This note is a follow-up to a recent comment a blog note about Row Migration:
So I wonder what is the difference between the two, parallel dml and serial dml with parallel scan, which makes them behave differently while working with migrated rows. Why might the strategy of serial dml with parallel scan case not work in parallel dml case? I am going to make a service request to get some clarifications but maybe I miss something obvious?
The comment also referenced a couple of MoS notes:
- Bug 17264297 “Serial DML with Parallel scan performs single block reads during full table scan when table has chained rows in 11.2”

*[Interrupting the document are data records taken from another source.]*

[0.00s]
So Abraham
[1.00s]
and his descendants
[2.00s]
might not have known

- Doc ID 1514011.1 “Performance decrease for parallel DML on compressed tables or regular tables after 11.2 Upgrade
The latter document included a comment to the effect that 11.2 uses a “Head Piece Scan” while 11.1 uses a “First Piece scan”, which is a rather helpful comment. Conveniently the blog note itself referenced an earlier note on the potential for differentiating between migrated and chained rows through a “flag” byte associated with each row piece. The flag byte has an H bit for the row head piece, an F bit for the row first piece, and L bit for the row last piece and {no bits set} for a row piece in the middle of a chained row.

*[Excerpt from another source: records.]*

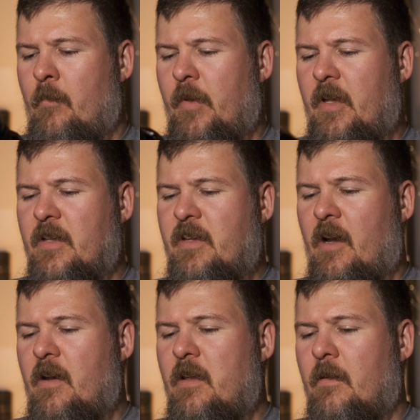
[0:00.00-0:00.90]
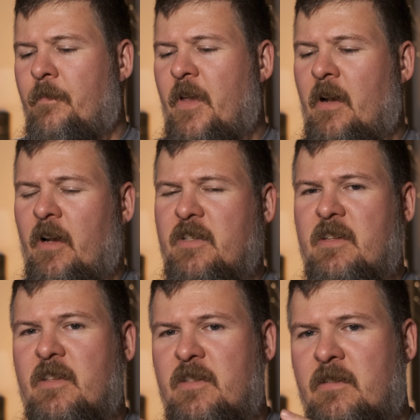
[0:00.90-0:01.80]
But yeah, it's kind of neat. And
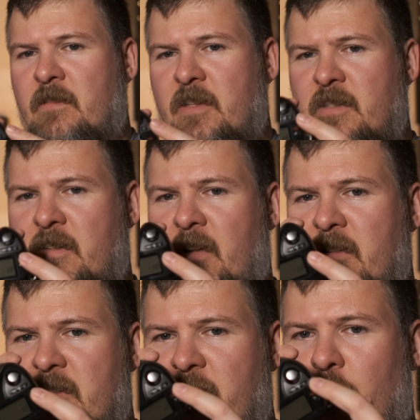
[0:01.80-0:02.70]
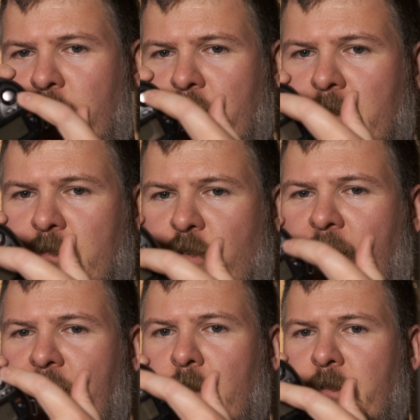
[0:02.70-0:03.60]
honestly, this silver
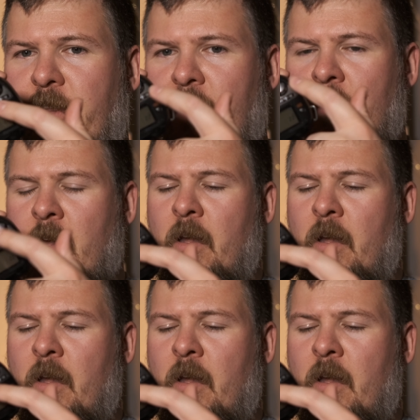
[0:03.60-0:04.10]
triangle thing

Side note: A “typical” simple row will be a single row-piece with the H, F and L bits all set; a simple migrated row will start with an “empty” row-piece in one block with the H bit set and a pointer (nrid – next rowid) to a row in another block that will have the F and L bits set and a pointer (hrid – head rowid) back to the head piece. A chained row could start with a row piece holding a few columns and the H and F bits set and a pointer to the next row piece which might lead to a long chain of row pieces with no bits set each pointing to the next row piece until you get to a row piece with the L bit set. Alternatively you might have row which had migrated and chained – which means it could start with an empty row piece with just the H bit and a pointer to the next row piece, then a row piece with the F bit set, a back pointer to the header, and a next pointer to the next row piece, which could lead to a long chain of row pieces with no bits set until you reach a row piece with the L bit set.
Combining the comments about “head piece” and “first piece” scans with the general principles of DML and locking it’s now possible to start makings some guesses about why the Oracle developers might want updates through tablescans to behave differently for serial and parallel tablescans. There are two performance targets to consider:
- How to minimise random (single block) I/O requests
- How to minimise the risk of deadlock between PX server processes.

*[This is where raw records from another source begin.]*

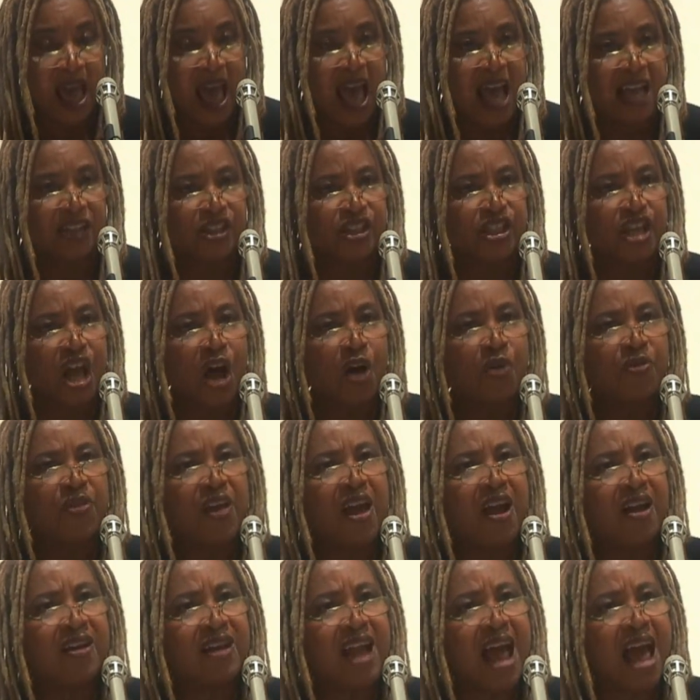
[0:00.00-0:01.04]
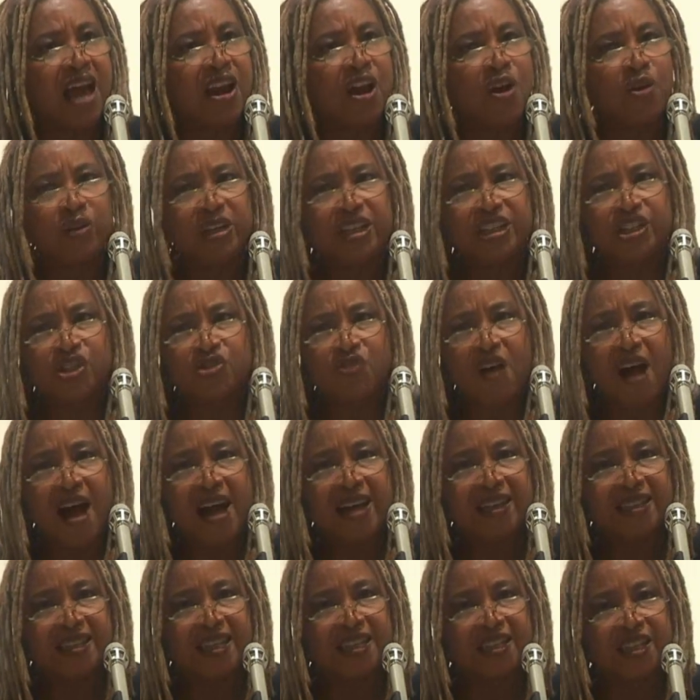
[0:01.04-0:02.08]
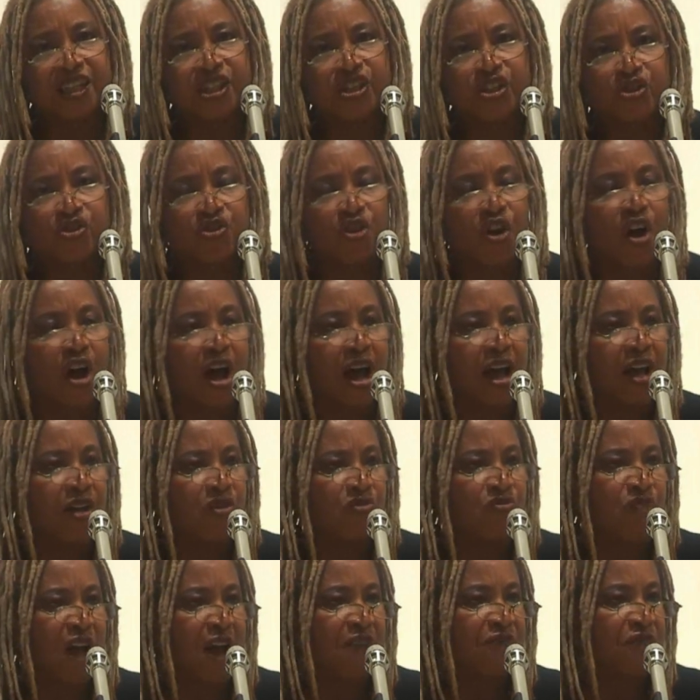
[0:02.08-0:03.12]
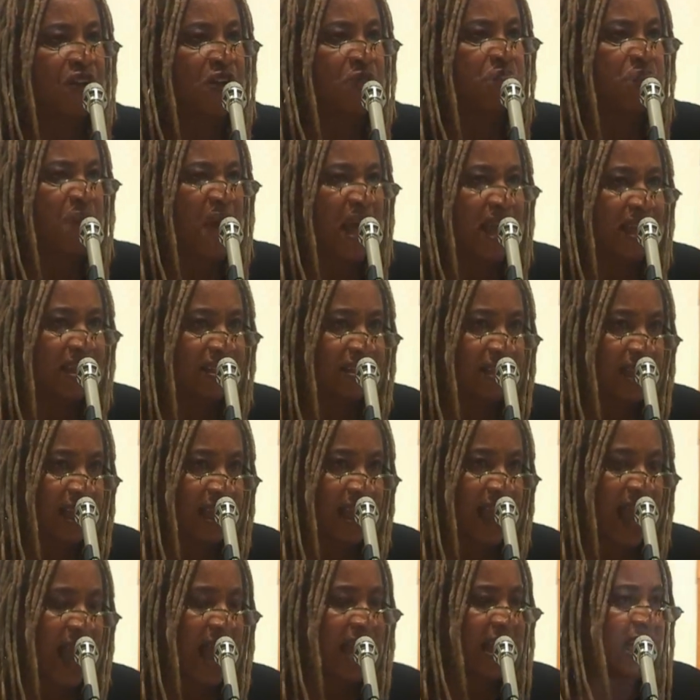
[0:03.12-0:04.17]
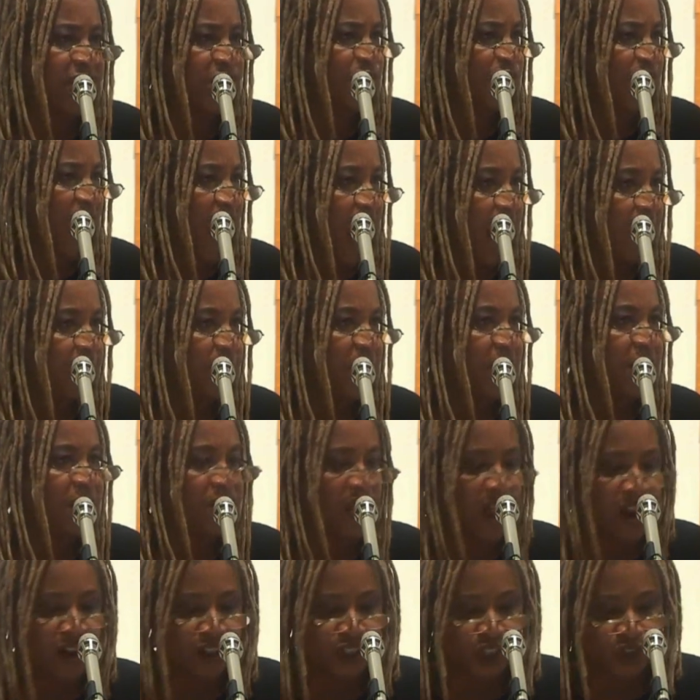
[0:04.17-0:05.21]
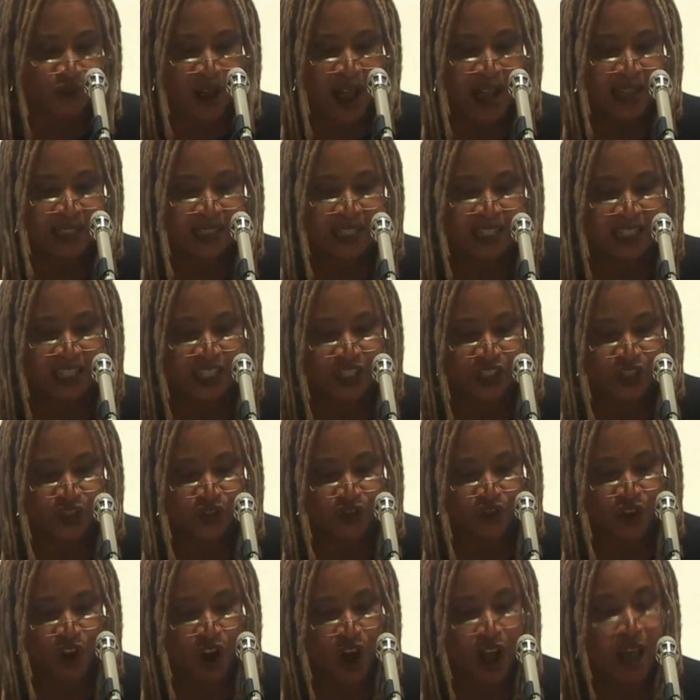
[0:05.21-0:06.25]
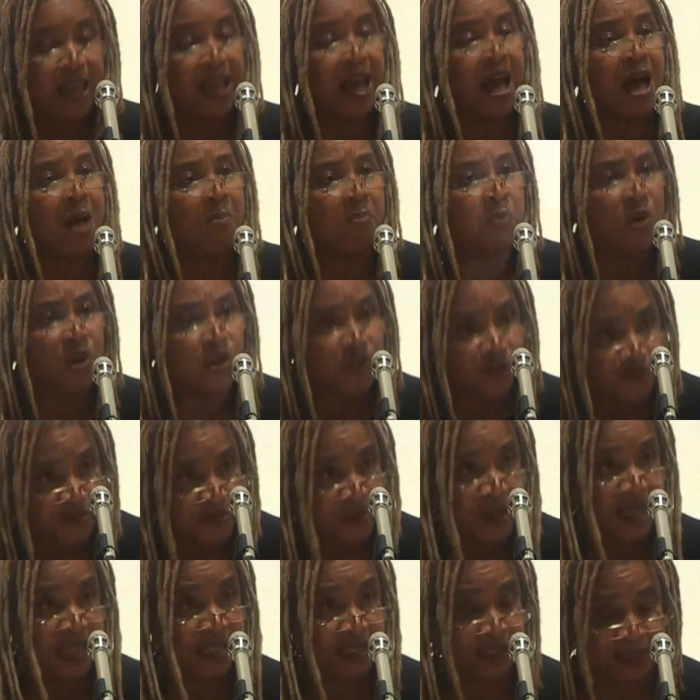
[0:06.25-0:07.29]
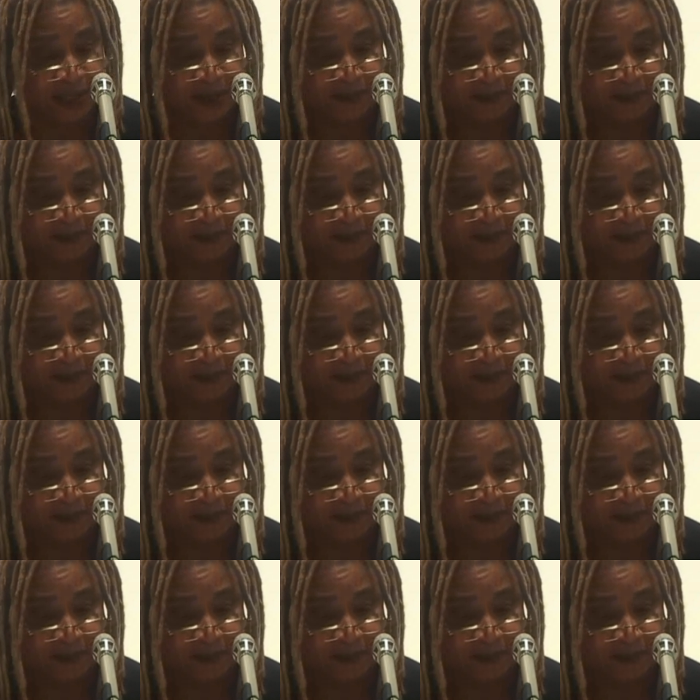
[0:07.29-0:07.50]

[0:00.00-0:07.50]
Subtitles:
And so they're not only trying to destroy Reverend Pinckney and his family, they're trying to destroy a movement.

Assume you’re doing a serial tablescan to find rows to update – assume for simplicity that there are no chained rows in the table. When you hit a migrated row (H bit only) you could follow the next rowid pointer (nrid) to find and examine the row. If you find that it’s a row that doesn’t need to be updated you’ve just done a completely redundant single block read; so it makes sense to ignore row pieces which are “H”-only row pieces and do a table scan based on “F” pieces (which will be FL “whole row” pieces thanks to our assumption of no chained rows). If you find a row which is an F row and it needs to be updated then you can do a single block read using the head rowid pointer (hrid) to lock the head row piece then lock the current row piece and update it; you only do the extra single block read for rows that need updates, not for all migrated rows. So this is (I guess) the “First Piece Scan” referenced in Doc ID 1514011.1. (And, conversely, if you scan the table looking only for row pieces with the H flag set this is probably the “Head Piece Scan”).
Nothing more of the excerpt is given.